Find every line below with the string "video" and pick it out.

Data shown >>
—————

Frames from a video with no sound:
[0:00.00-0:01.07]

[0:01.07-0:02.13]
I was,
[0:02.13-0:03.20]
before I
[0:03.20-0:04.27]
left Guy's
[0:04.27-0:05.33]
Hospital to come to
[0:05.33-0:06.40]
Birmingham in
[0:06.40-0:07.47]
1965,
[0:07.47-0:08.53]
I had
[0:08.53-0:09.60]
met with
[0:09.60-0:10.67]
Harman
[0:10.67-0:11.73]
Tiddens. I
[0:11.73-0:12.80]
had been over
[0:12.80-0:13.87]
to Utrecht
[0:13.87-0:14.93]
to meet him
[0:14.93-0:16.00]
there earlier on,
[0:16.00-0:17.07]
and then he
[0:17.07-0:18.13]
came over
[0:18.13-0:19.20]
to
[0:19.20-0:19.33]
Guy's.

—————

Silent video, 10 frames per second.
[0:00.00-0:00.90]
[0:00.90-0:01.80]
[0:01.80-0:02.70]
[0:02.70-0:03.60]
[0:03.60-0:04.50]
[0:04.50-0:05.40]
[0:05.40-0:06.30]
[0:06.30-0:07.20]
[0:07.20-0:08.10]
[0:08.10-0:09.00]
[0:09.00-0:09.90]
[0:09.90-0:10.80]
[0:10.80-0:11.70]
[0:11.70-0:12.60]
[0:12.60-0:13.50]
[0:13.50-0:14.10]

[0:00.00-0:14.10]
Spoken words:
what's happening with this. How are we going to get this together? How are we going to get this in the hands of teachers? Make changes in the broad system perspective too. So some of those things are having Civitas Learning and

—————

Response area >>
Frames from a video with no sound:
Silent video, 10 frames per second.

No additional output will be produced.